### TO DO
Nothing but the lines from the one containing "[00:12:54.04 to 00:12:55.04]" through the last line of the records belongs in the answer, copied exactly and with the pictures left out.

(Collected data entries)
=== Begin Enclosure ===
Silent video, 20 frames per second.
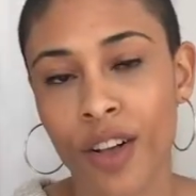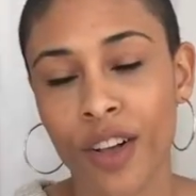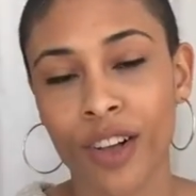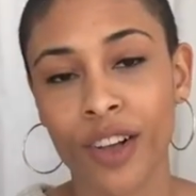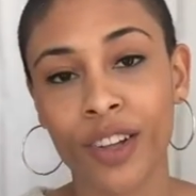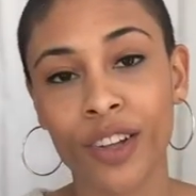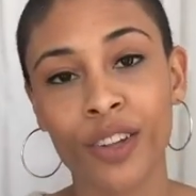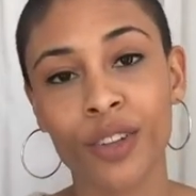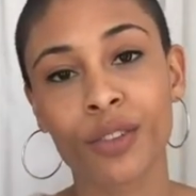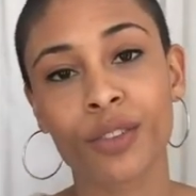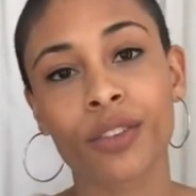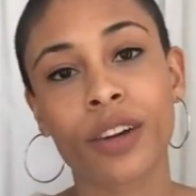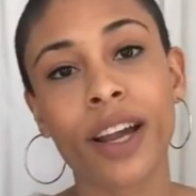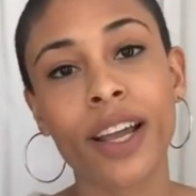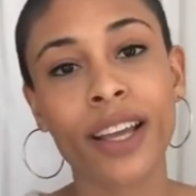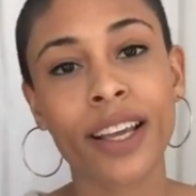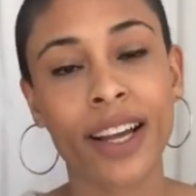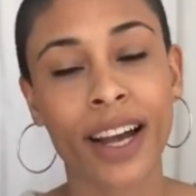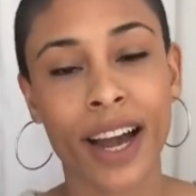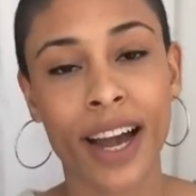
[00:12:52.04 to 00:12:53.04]
All
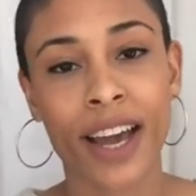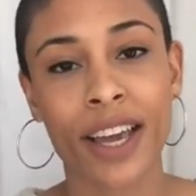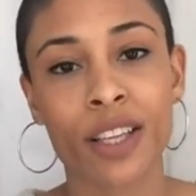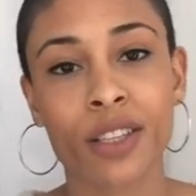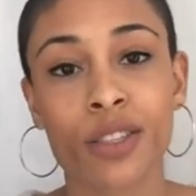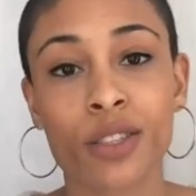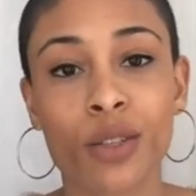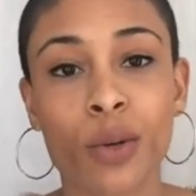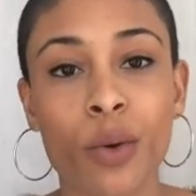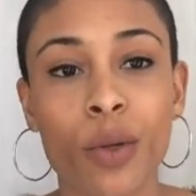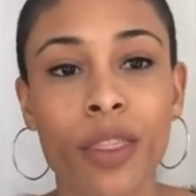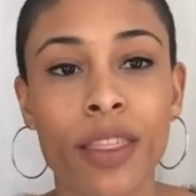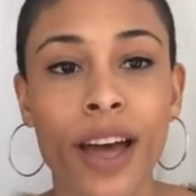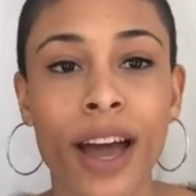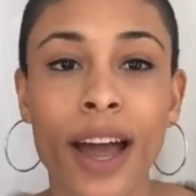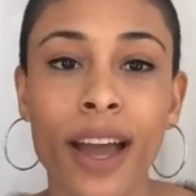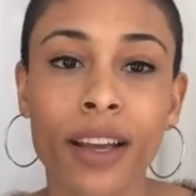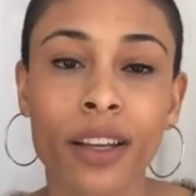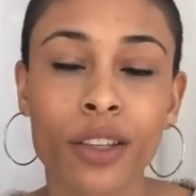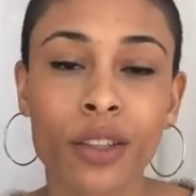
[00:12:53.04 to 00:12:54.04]
right, guys, so
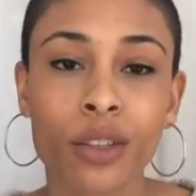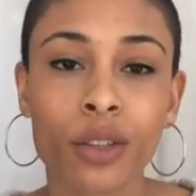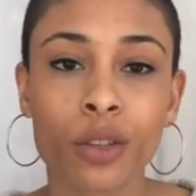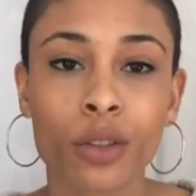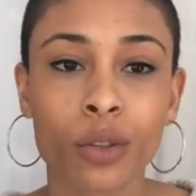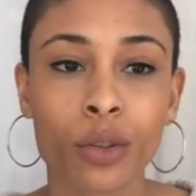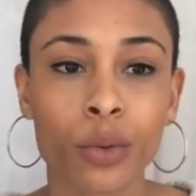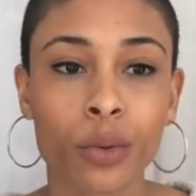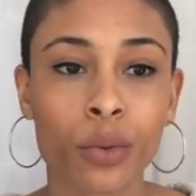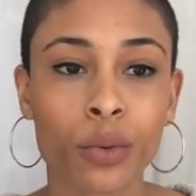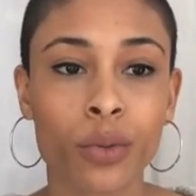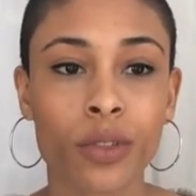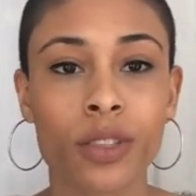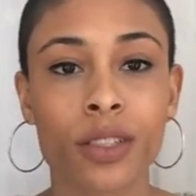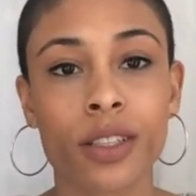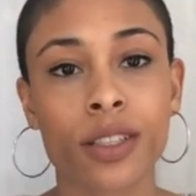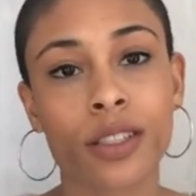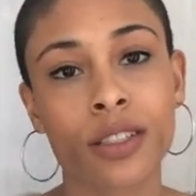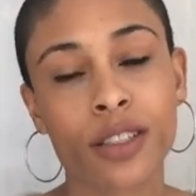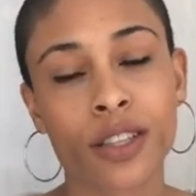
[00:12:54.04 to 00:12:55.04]
that
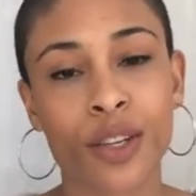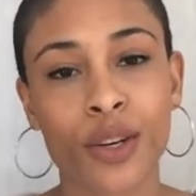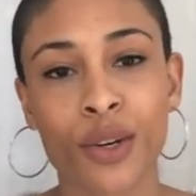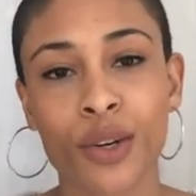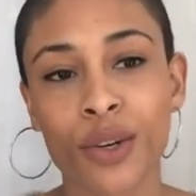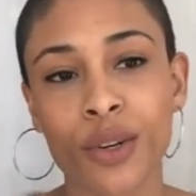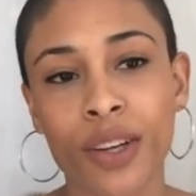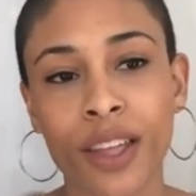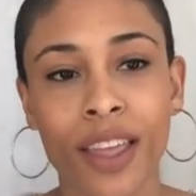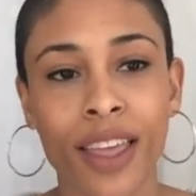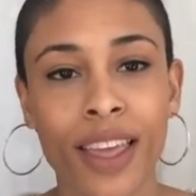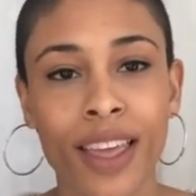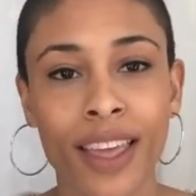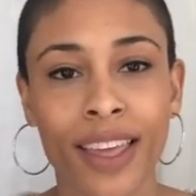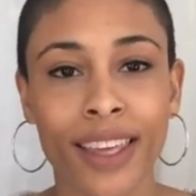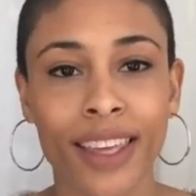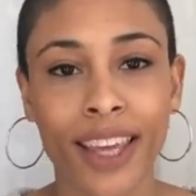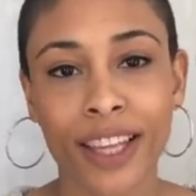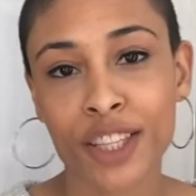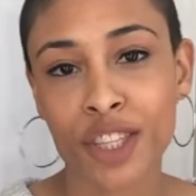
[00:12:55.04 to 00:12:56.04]
concludes this little
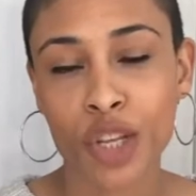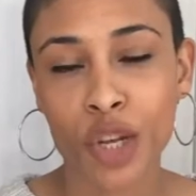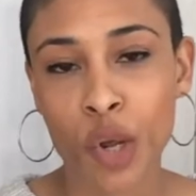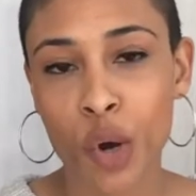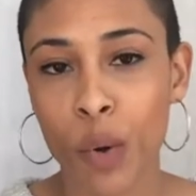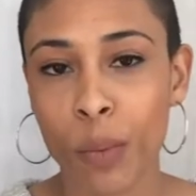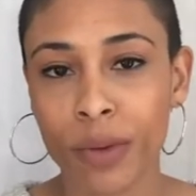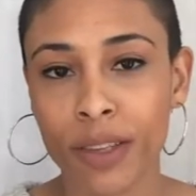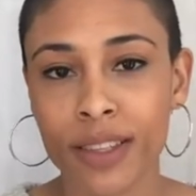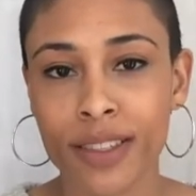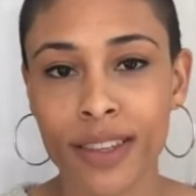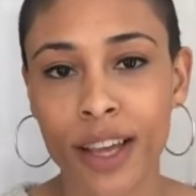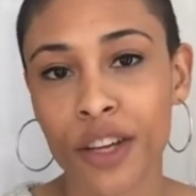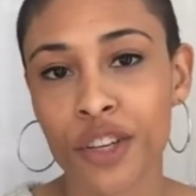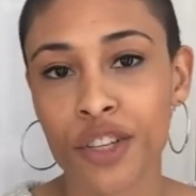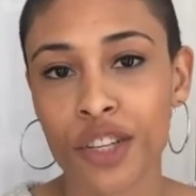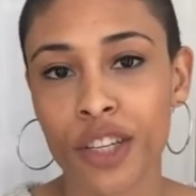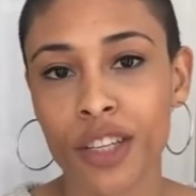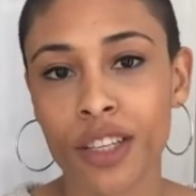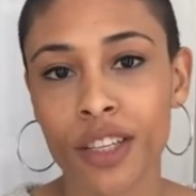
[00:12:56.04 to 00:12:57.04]
get to know me
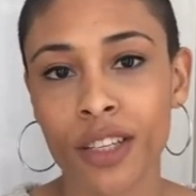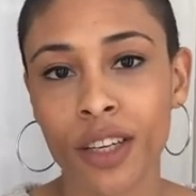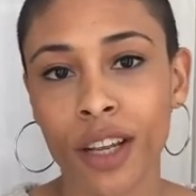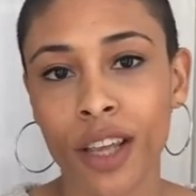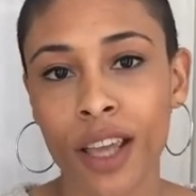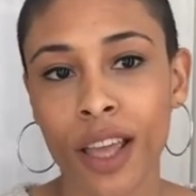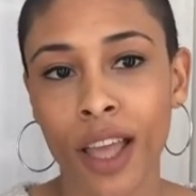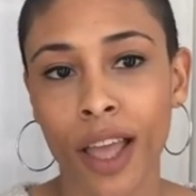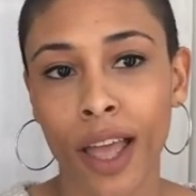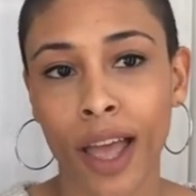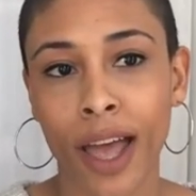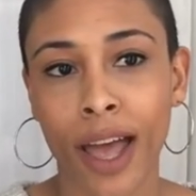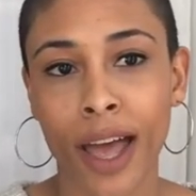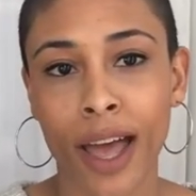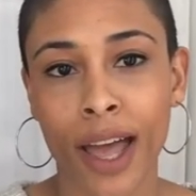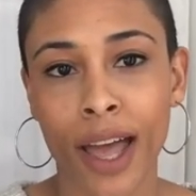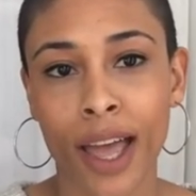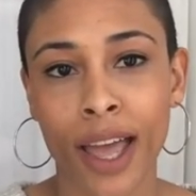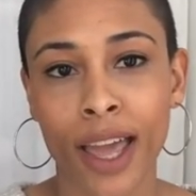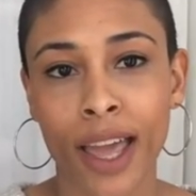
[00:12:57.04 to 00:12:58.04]
session.
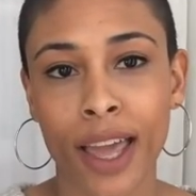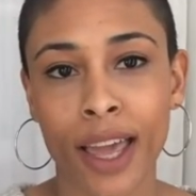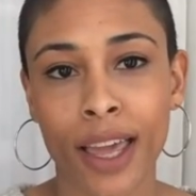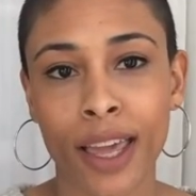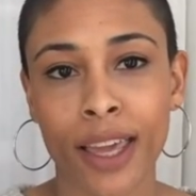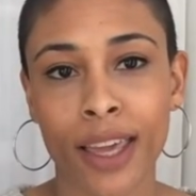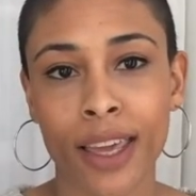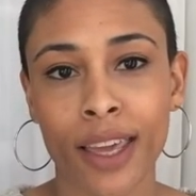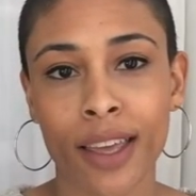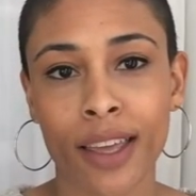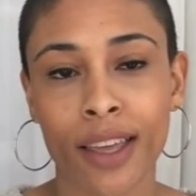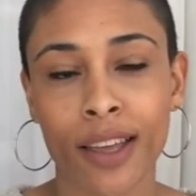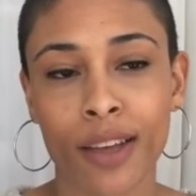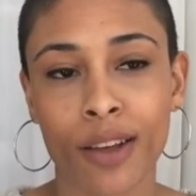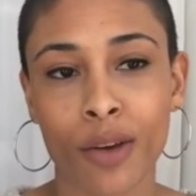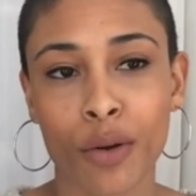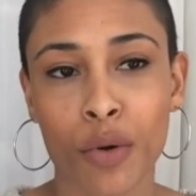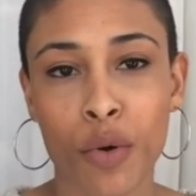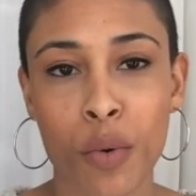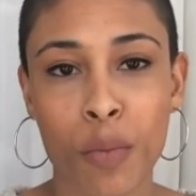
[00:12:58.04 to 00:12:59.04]
I
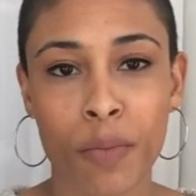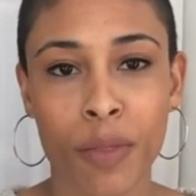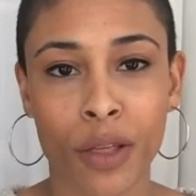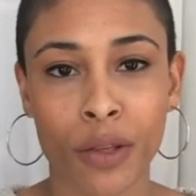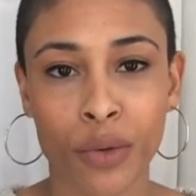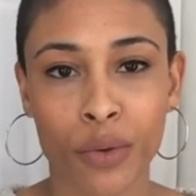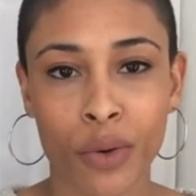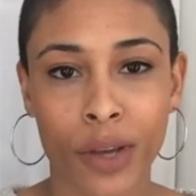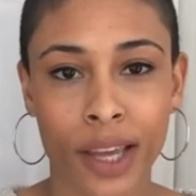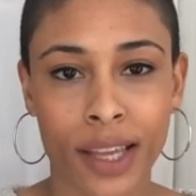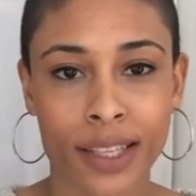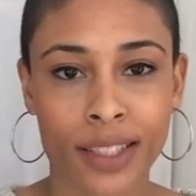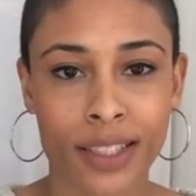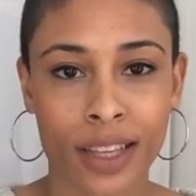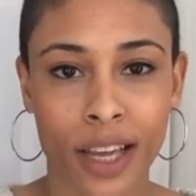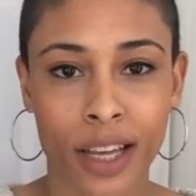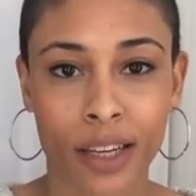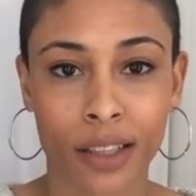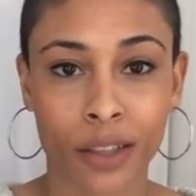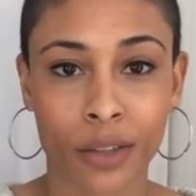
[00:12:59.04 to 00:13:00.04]
hope that you guys
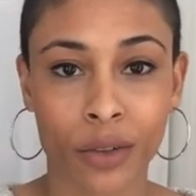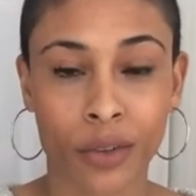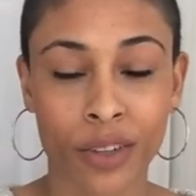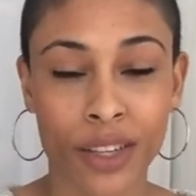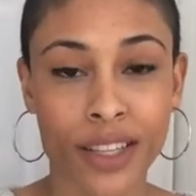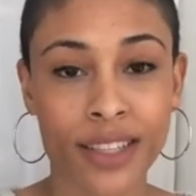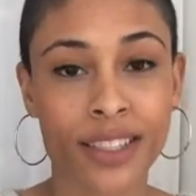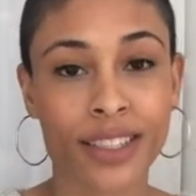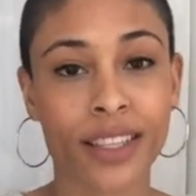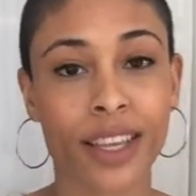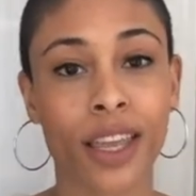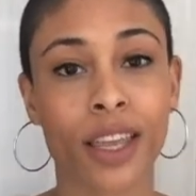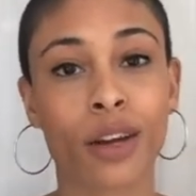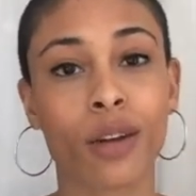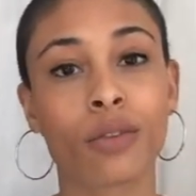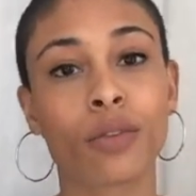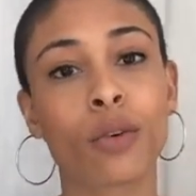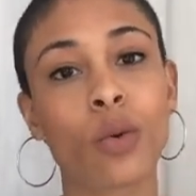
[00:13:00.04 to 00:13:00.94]
got a little insight of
=== End Enclosure ===
### RESULT FOR THIS EXERCISE
[00:12:54.04 to 00:12:55.04]
that
[00:12:55.04 to 00:12:56.04]
concludes this little
[00:12:56.04 to 00:12:57.04]
get to know me
[00:12:57.04 to 00:12:58.04]
session.
[00:12:58.04 to 00:12:59.04]
I
[00:12:59.04 to 00:13:00.04]
hope that you guys
[00:13:00.04 to 00:13:00.94]
got a little insight of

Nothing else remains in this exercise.